*Aim of the exercise*
Quote exactly, and only, the lines of the material below from the line with "[00:00:02.00 to 00:00:03.00]" through the line with "[00:00:08.00 to 00:00:09.00]".

*Records provided*
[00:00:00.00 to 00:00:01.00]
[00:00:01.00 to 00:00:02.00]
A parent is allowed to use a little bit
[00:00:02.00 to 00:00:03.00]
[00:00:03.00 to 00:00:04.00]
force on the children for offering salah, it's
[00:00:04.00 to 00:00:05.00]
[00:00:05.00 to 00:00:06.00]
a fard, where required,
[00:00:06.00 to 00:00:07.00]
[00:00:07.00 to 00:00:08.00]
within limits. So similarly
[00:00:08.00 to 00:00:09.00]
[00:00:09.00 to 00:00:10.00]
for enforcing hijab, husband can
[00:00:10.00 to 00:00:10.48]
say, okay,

--

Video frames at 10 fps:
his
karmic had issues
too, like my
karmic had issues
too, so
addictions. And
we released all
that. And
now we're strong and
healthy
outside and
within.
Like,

*Expected answer*
[00:00:02.00 to 00:00:03.00]
[00:00:03.00 to 00:00:04.00]
force on the children for offering salah, it's
[00:00:04.00 to 00:00:05.00]
[00:00:05.00 to 00:00:06.00]
a fard, where required,
[00:00:06.00 to 00:00:07.00]
[00:00:07.00 to 00:00:08.00]
within limits. So similarly
[00:00:08.00 to 00:00:09.00]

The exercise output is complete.